Soignez-moi, Aurélia Demarlier, éd.Kiroraphaires, 2012, 223pp, 22,45€.

 N"hésitez pas à jeter un oeil sur le blog de l'écrivain: http://www.lesmotsdaurelia.net

Écrit par Gwendoline Fusillier dans Belge, Nouvelles | Commentaires (0) |  Facebook | |

26 03 12

Un recueil -gigogne

9782021046953.jpg

"Oui, je le dis: combiner du Laspallières, c'est être un écrivain. C'est dans cet esprit qu'il a conçu son oeuvre: comme une bibliothèque ouverte où les hommes de bonne volonté peuvent puiser pour écrire, dès lors qu'ils ont du courage, du caractère et un peu de talent."

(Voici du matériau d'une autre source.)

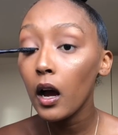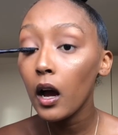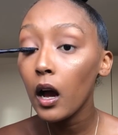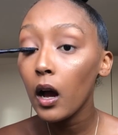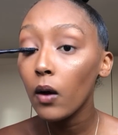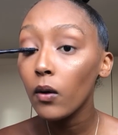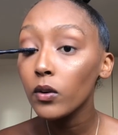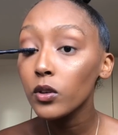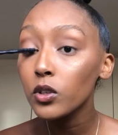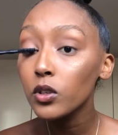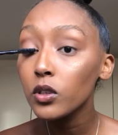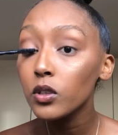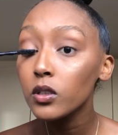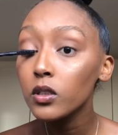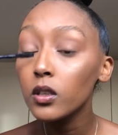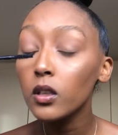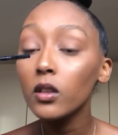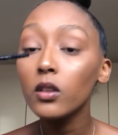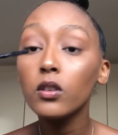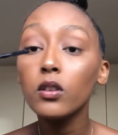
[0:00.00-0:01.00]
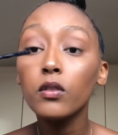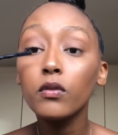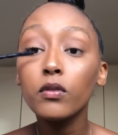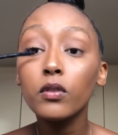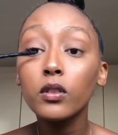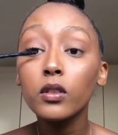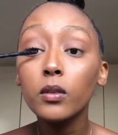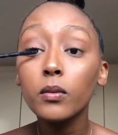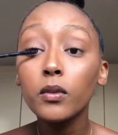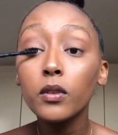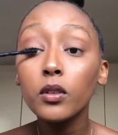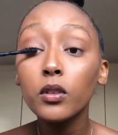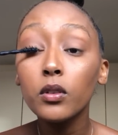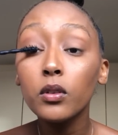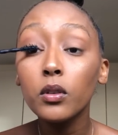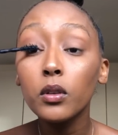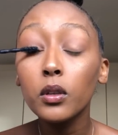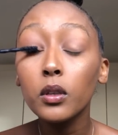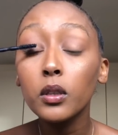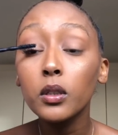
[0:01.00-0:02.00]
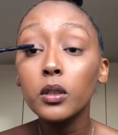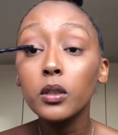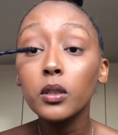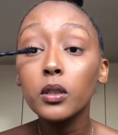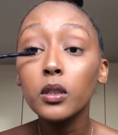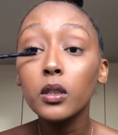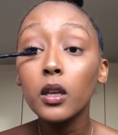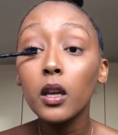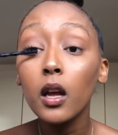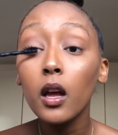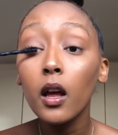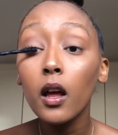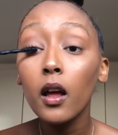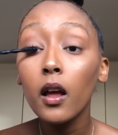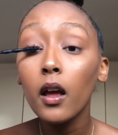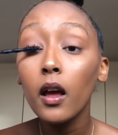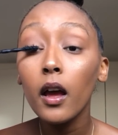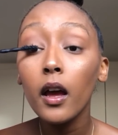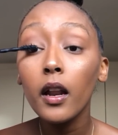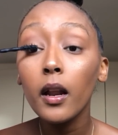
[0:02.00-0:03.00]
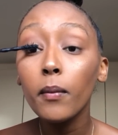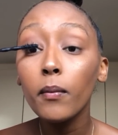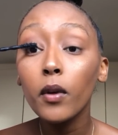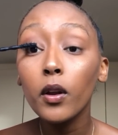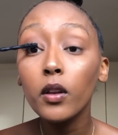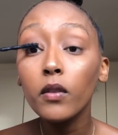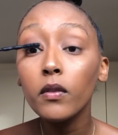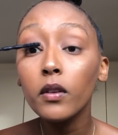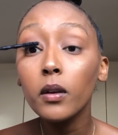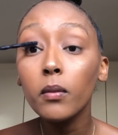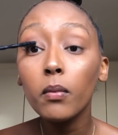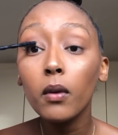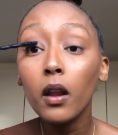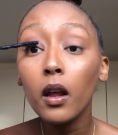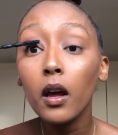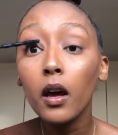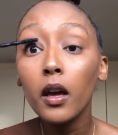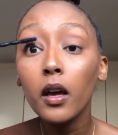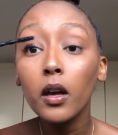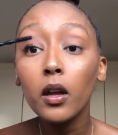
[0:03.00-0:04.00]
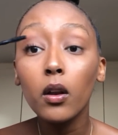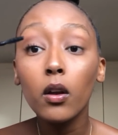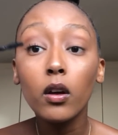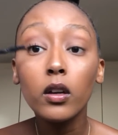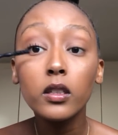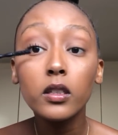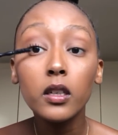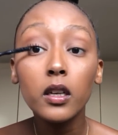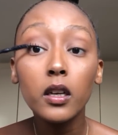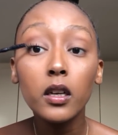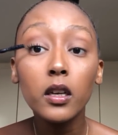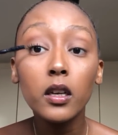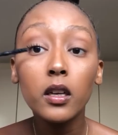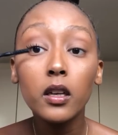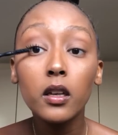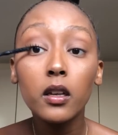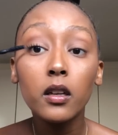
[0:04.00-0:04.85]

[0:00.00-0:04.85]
I want you to see the difference. I'm gonna do this, and I'm not even applying a lot, eh?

Retrouvant son cher Pierre Gould - le héros récurrent des Contes carnivores - le narrateur est invité à découvrir les sections de son étrange bibliothèque: les ouvrages écrits par des amnésiques côtoient ceux qui tuent le lecteur, le font mourir d'ennui,  lui insufflent de l'énergie, exigent un dress code, se prêtent, en vraies gigognes à une infinité de lectures et ceux qui se sont vus renier par leurs auteurs, ou dont le contenu s'évapore, faute d'être consulté.

Nouvelles, fables, allégorie de l'écriture,  les chapitres consacrés à la littérature et son absurdité jubilatoire sont coupés des récits de découvertes de villes imaginaires - ville-miroir, ville soporifique, hypermnésique... - et de travers de société pour le moins déconcertants: échangisme...d'identité, multiplication de celles-ci, rajeunissements intempestifs, ....

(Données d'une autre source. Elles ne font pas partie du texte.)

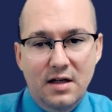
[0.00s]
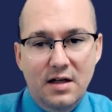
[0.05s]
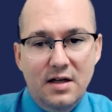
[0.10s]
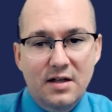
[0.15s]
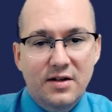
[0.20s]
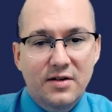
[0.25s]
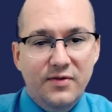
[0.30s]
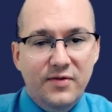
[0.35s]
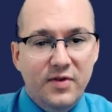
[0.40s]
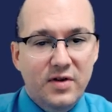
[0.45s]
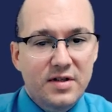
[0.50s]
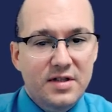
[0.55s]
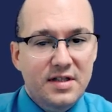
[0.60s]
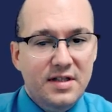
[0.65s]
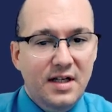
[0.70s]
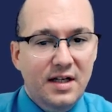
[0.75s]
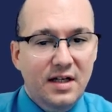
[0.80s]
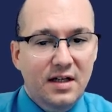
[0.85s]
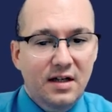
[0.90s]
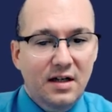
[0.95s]
The first
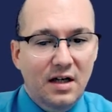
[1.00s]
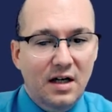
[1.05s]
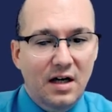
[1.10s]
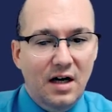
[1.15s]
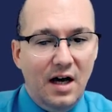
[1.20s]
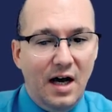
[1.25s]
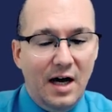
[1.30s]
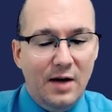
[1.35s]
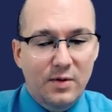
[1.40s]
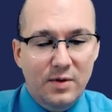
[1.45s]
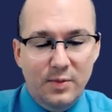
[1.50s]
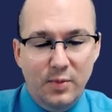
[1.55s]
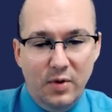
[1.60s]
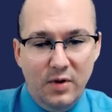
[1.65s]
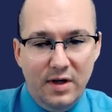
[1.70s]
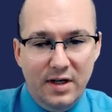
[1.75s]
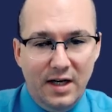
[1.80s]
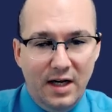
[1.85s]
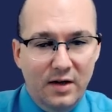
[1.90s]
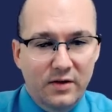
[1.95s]
thing I would
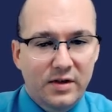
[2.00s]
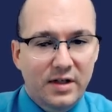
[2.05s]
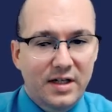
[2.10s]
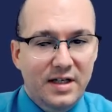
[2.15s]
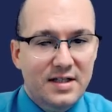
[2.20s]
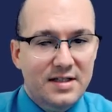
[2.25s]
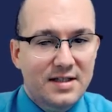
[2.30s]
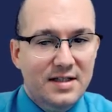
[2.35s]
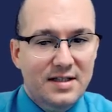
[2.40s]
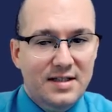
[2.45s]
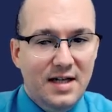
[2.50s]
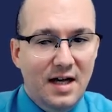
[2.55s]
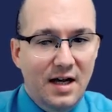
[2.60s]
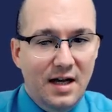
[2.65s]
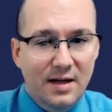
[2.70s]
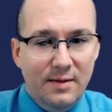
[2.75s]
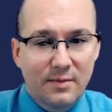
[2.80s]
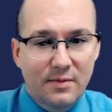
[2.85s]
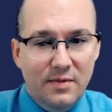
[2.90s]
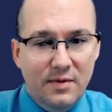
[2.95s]
point out is the
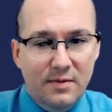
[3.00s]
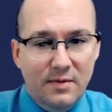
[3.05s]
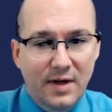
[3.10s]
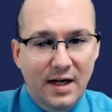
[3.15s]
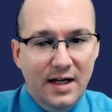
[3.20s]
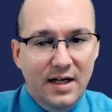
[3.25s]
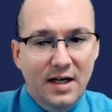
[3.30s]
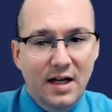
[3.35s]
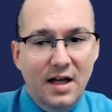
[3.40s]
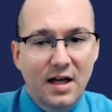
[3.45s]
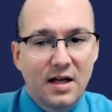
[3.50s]
time, right?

Renouant avec la veine drôlissime des "Contes carnivores" (Le Seuil 2008 - Prix Rossel) et celle d'un Petit Prince, en voyage en Absurdie,  l'écrivain belge  - il enseigne le Droit à Dijon - mène à son comble, avec une rigueur cartésienne,  la logique de raisonnements loufoques.

Quiriny rime avec… génie.

Apolline Elter

Une collection très particulière, Bernard Quiriny, nouvelles, mars 2012, 186 pp, 17 €

 

Prolongation de lecture:

 

AE, Bernard Quiriny, la visite de la bibliothèque de Pierre Gould dévoile une série important e de pistes de romans. C’est le côté « gigogne » d’Une collection très particulière ? 

 

Bernard Quiriny : D’une certaine manière, oui : ce livre possède un côté « malle aux trésors », ainsi qu’un côté Rubik’s Cube. Mais je crois que les faux romans inventoriés par Gould sont destinés à demeurer à l’état imaginaire. A moins qu’un auteur désoeuvré ne veuille les écrire…

 

AE :  Enrique Vila –Matas avait signé la préface des Contes carnivores. Est-il meilleur hommage que d’évoquer La Lecture assassine,  « un livre qui tue ses lecteurs. »

 

Bernard Quiriny : Non seulement il m’avait fait l’honneur de préfacer « Contes carnivores », mais il m’a cité dans son « Journal Volubile ». La moindre des choses était de l’inclure à mon tour dans ce livre, comme je l’avais déjà fait dans « L’Angoisse… ». Disons que c’est une sorte de correspondance implicite transportée par livres.

 

AE : Un écrivain a-t-il toujours besoin d’un  « caillou dans sa chaussure pour le faire boiter » ?

 

Bernard Quiriny : Je n’en suis pas sûr. C’est une théorie de Gould, mais elle ne me convainc qu’à moitié. Personnellement, le moindre caillou dans ma chaussure aurait tendance à me paralyser. Ce qui me permet, pour une fois, de n’être pas d’accord avec lui.